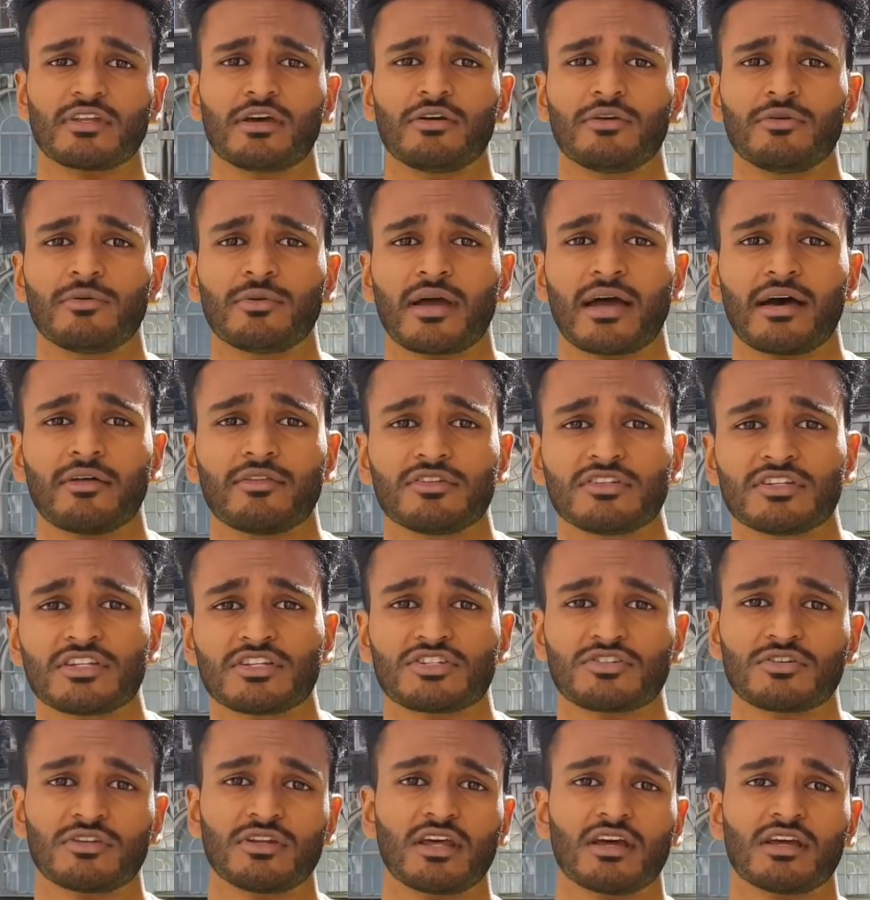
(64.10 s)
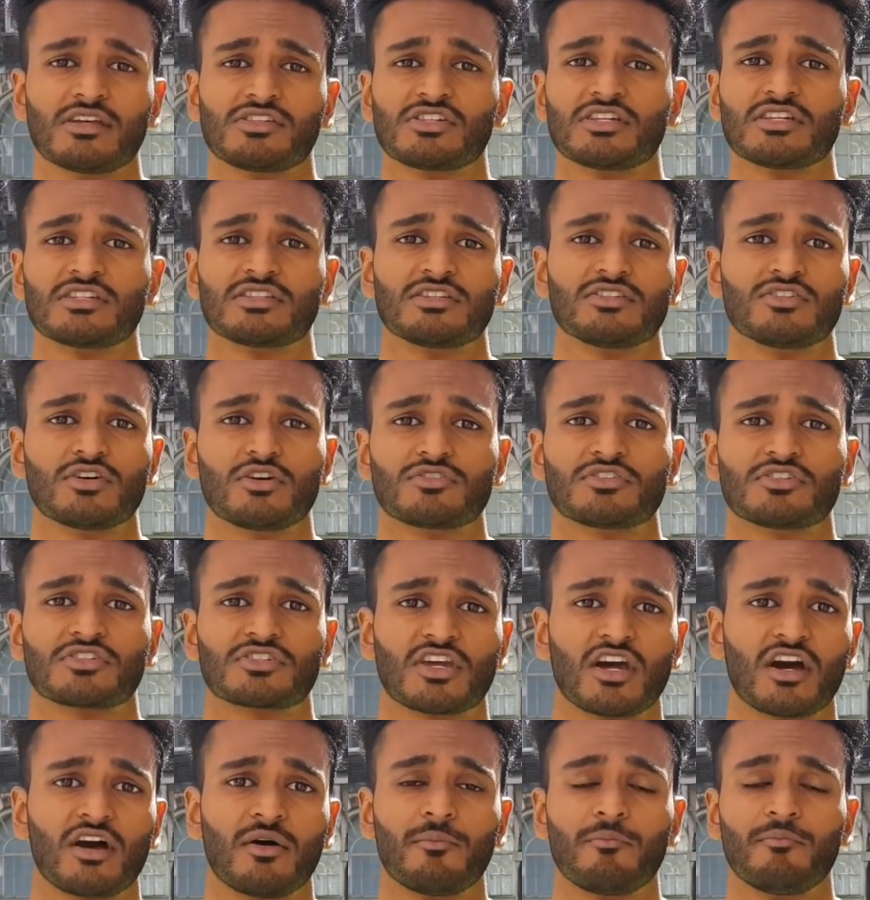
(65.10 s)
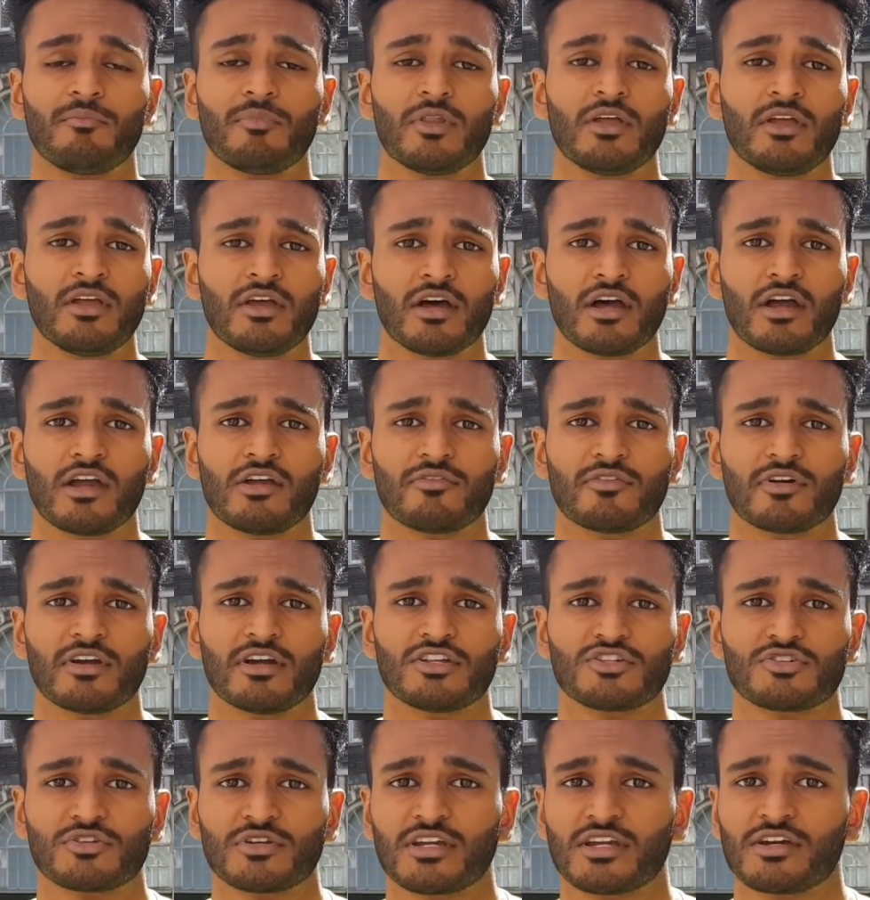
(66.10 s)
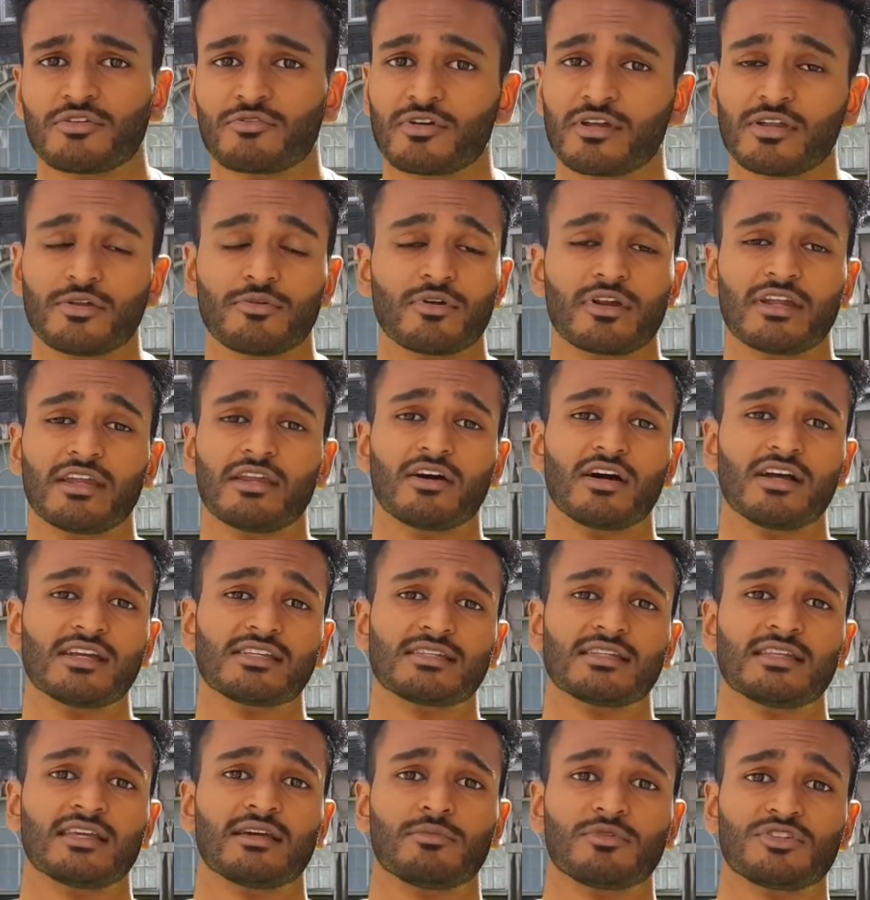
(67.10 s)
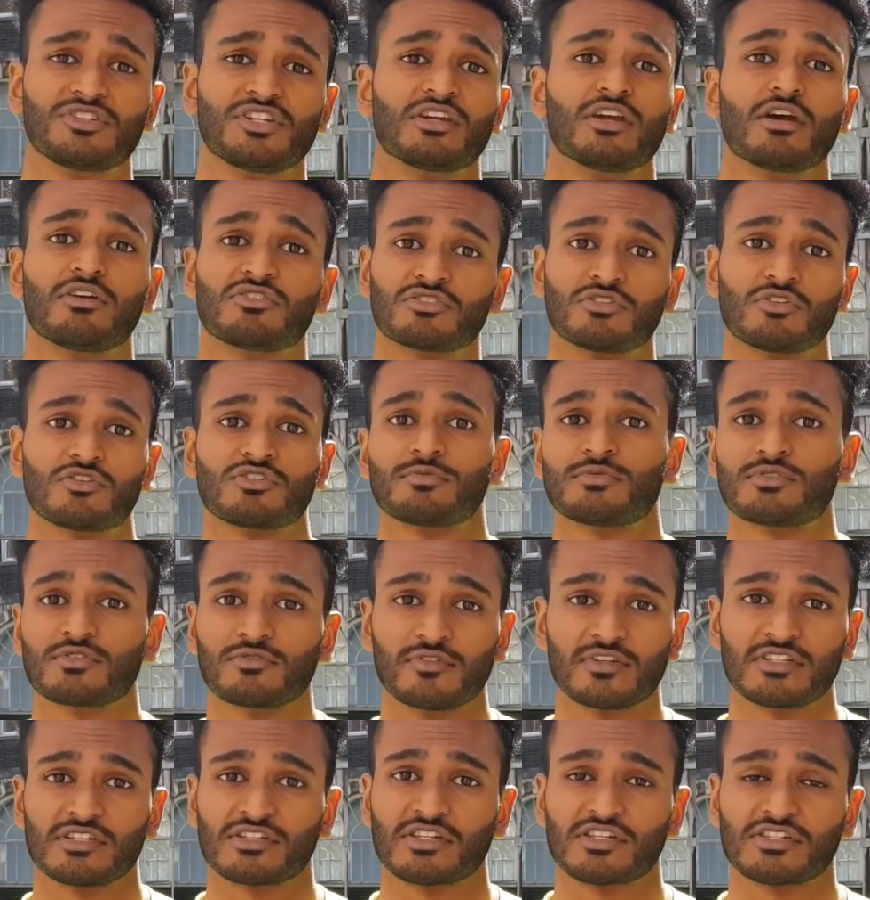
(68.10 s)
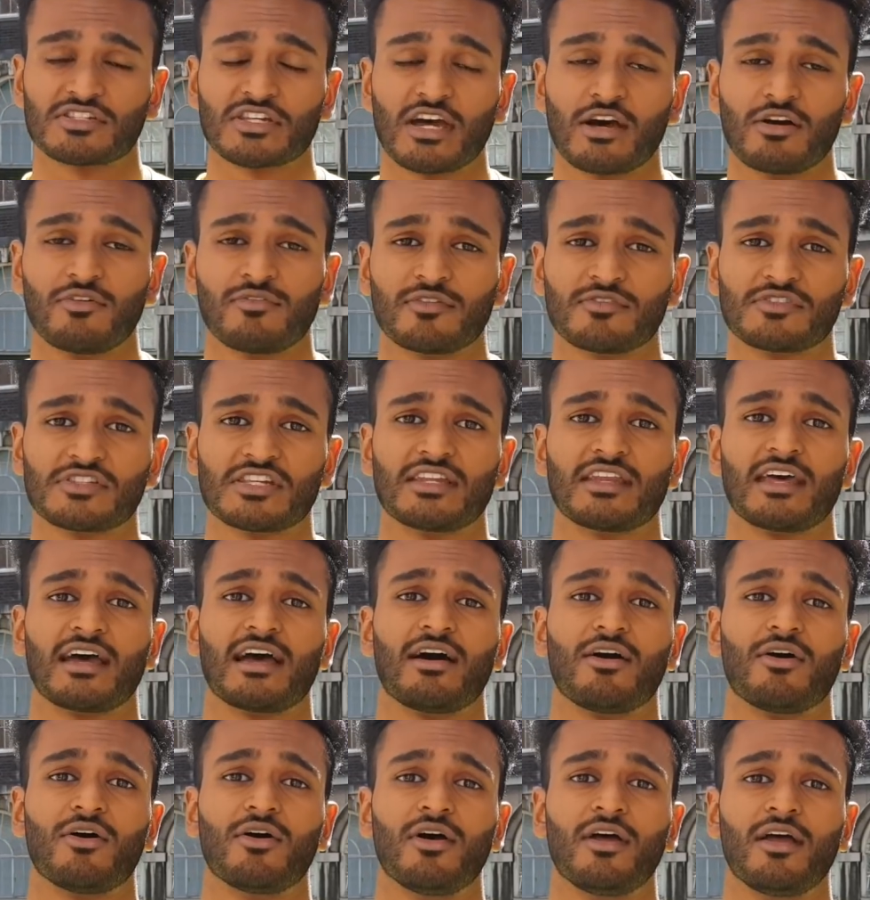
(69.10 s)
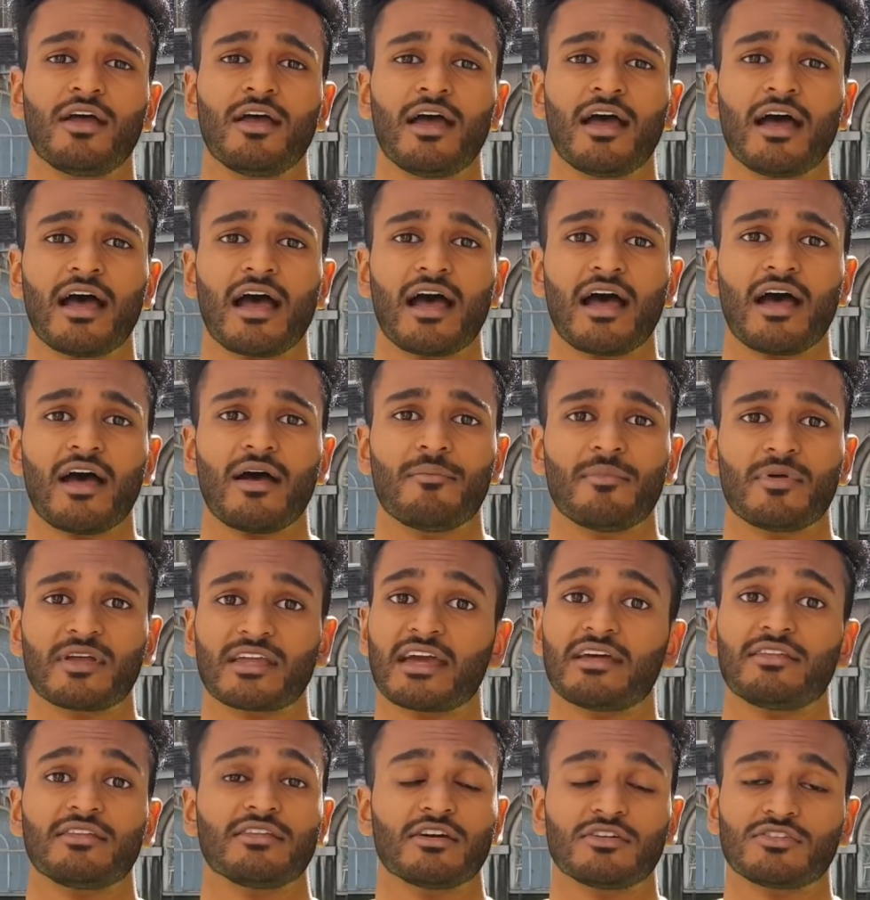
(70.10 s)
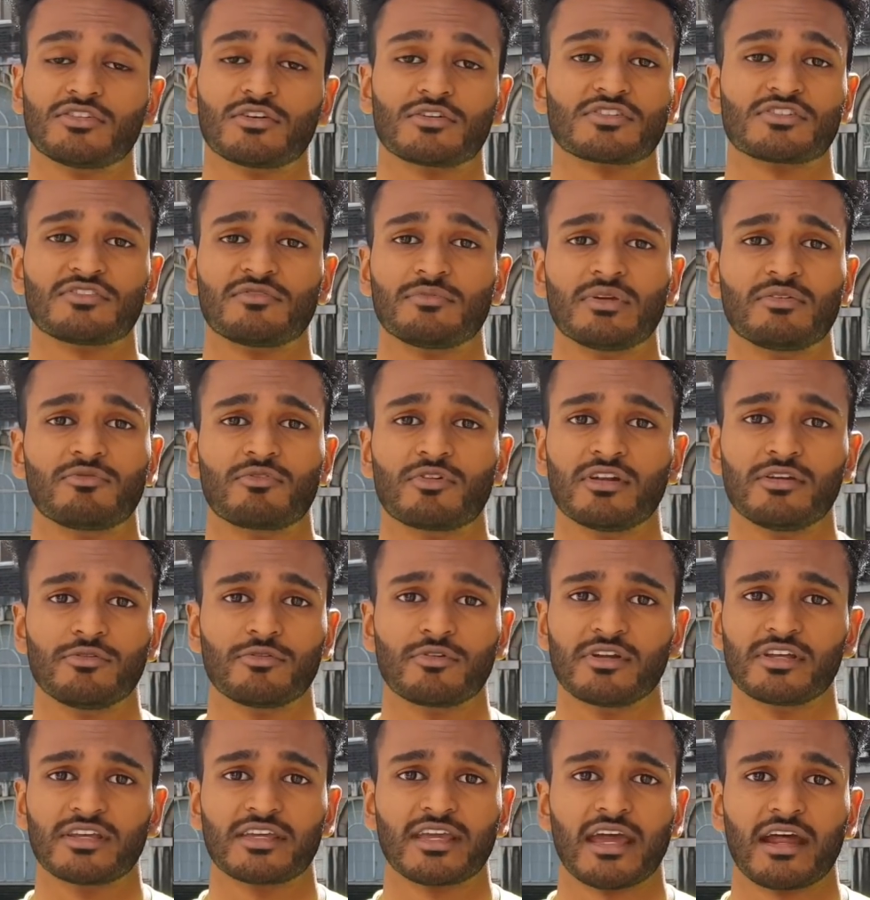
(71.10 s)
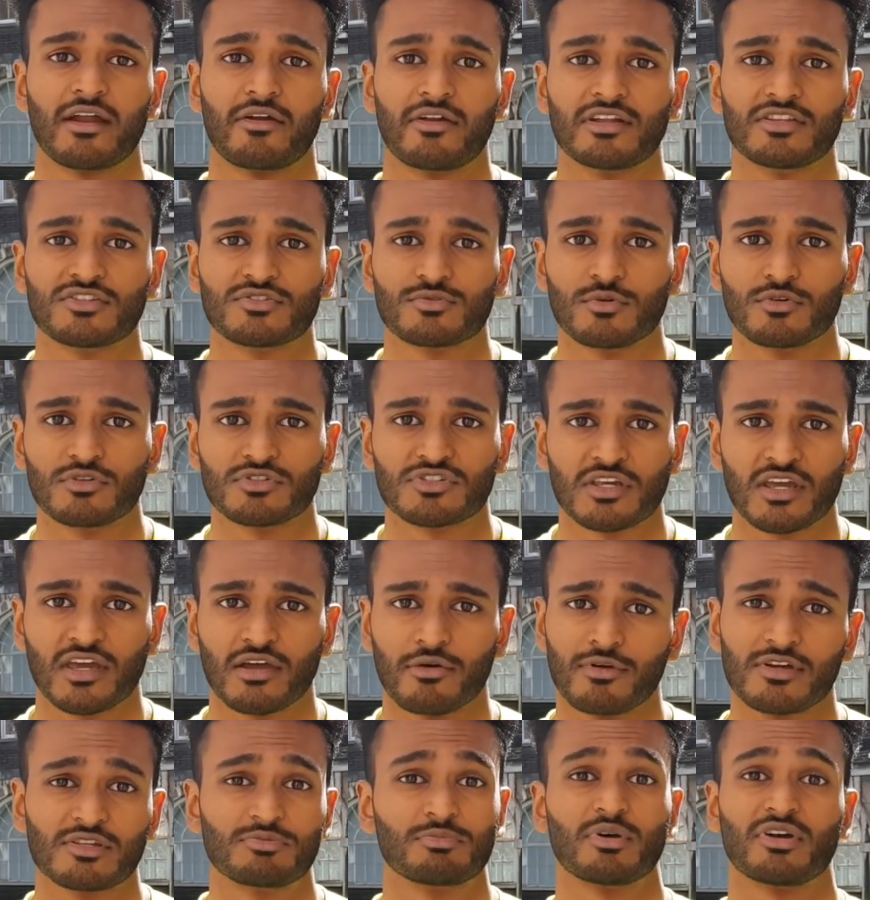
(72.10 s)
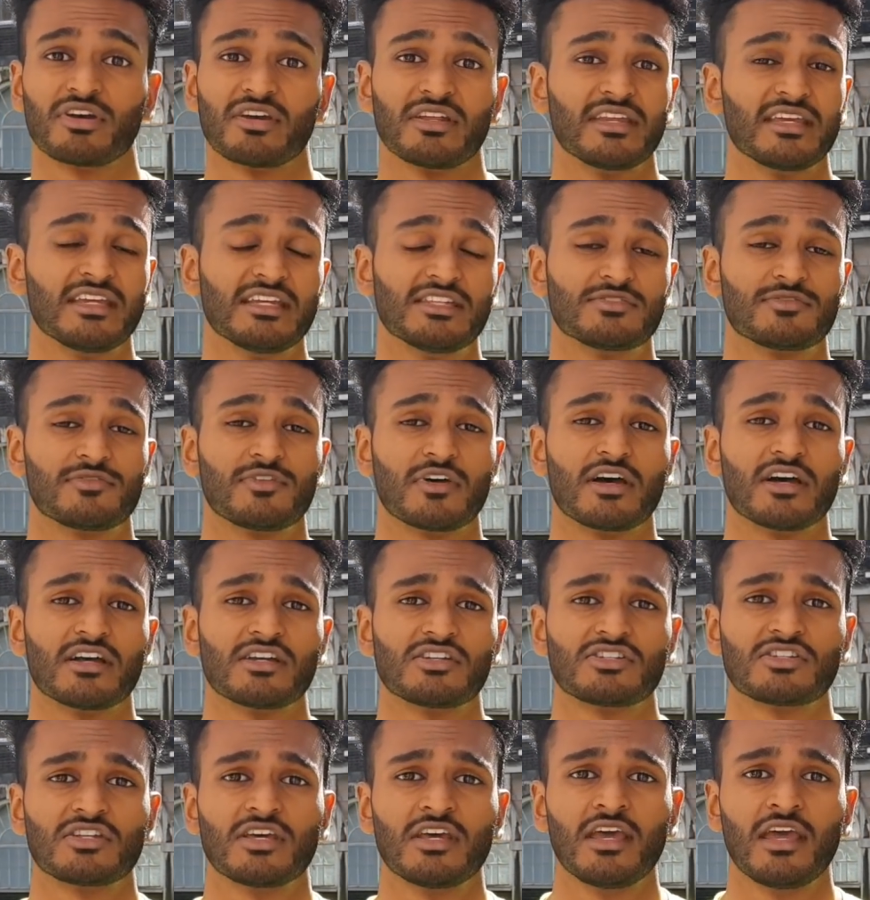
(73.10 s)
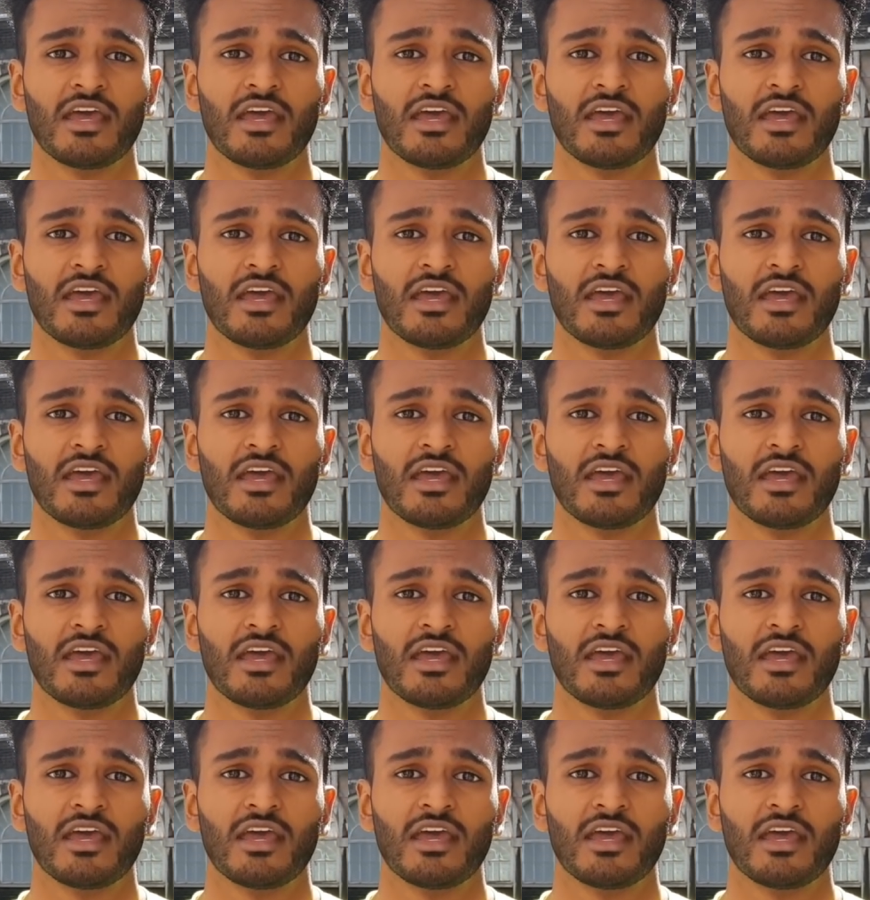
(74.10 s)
know, how the district nurses and the doctors come over, treat her really, really nicely. And when she goes on hospital visits herself, I've seen how, again, you know, doctors have been really, really caring towards her, always put her needs first.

· · · ·

** TASK INSTRUCTIONS **
Please output all of the entries exactly as they appear, with no pictures.

** RESPONSE **
(64.10 s)
(65.10 s)
(66.10 s)
(67.10 s)
(68.10 s)
(69.10 s)
(70.10 s)
(71.10 s)
(72.10 s)
(73.10 s)
(74.10 s)
know, how the district nurses and the doctors come over, treat her really, really nicely. And when she goes on hospital visits herself, I've seen how, again, you know, doctors have been really, really caring towards her, always put her needs first.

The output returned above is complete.